Mandatory Qualifying Facility Purchases and Legally Enforceable Obligations Reviewed

The Energy Policy Act of 2005 (EPAct 2005), as implemented by FERC under Order 688, allows public utilities, under certain circumstances, to apply to terminate their obligation to enter into power purchase agreements with qualifying facilities (QFs). For example, FERC established a rebuttable presumption that larger QFs (those with generating capacity in excess of 20 MW) with access to the energy markets maintained by Midwest ISO, PJM Interconnection, ISO New England, and New York ISO could not force utility companies to purchase their output.

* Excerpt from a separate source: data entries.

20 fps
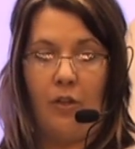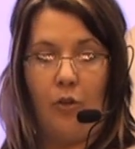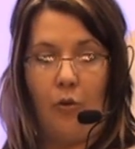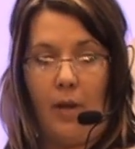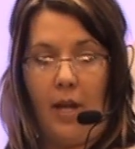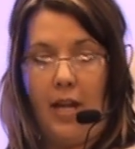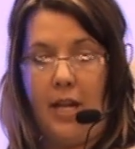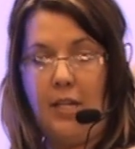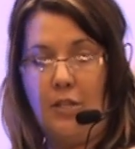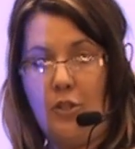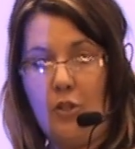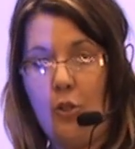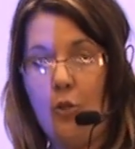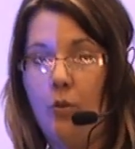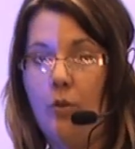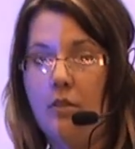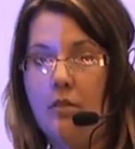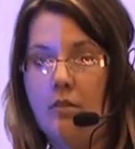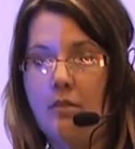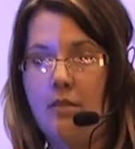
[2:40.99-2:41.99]
great
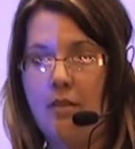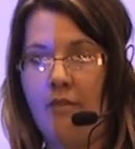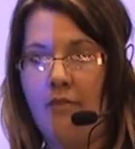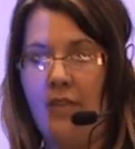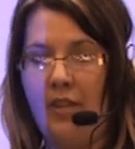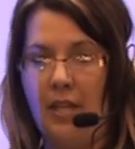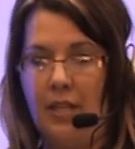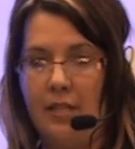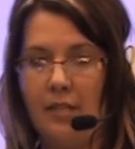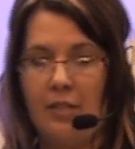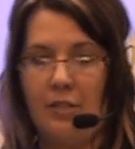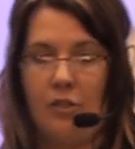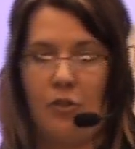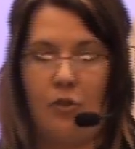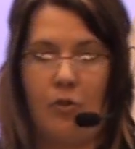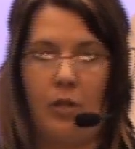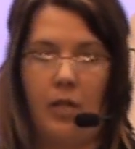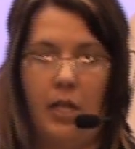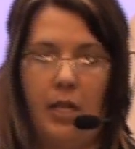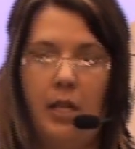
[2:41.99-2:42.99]
tools of the
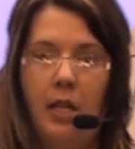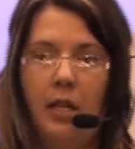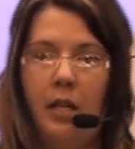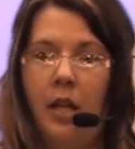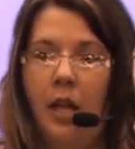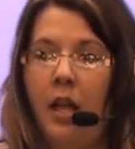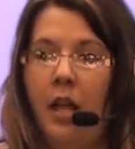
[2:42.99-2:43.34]
industry.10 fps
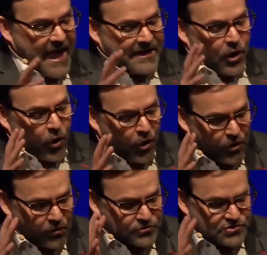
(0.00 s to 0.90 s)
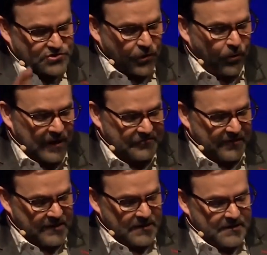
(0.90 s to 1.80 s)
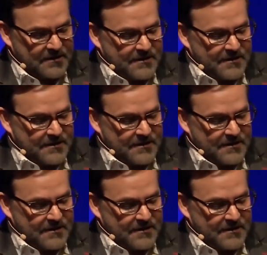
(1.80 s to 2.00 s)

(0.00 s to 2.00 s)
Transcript: And so often,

Since Order 688, FERC decisions have clarified the circumstances under which a QF's existing petition for a legally enforceable obligation will be given effect even after a utility company's obligation to purchase power from QFs is otherwise terminated.

Most recently, FERC reexamined its April 15, 2010 order that granted in part an application by the Public Service Company of New Hampshire (PSNH) to terminate its mandatory purchase obligation, but determined that PSNH would remain obligated to purchase electricity from Clean Power Development, LLC (Clean Power). Clean Power had already submitted a petition to create a legally enforceable obligation to the New Hampshire Public Utilities Commission (PUC). In denying PSNH's request for rehearing, FERC on January 20, 2011, explained that it had not, in its April 15 order, determined that there was a legally enforceable obligation. Rather, FERC clarified that "if as a result of Clean Power's petition before the New Hampshire Commission there was a contract or legally enforceable obligation, then it would be grandfathered." Consequently, although PSNH's obligation to purchase electricity from other large QFs was terminated, it would nonetheless be required to buy from Clean Power if the New Hampshire PUC determined to grant a legally enforceable obligation.

The content of this article is intended to provide a general guide to the subject matter. Specialist advice should be sought about your specific circumstances.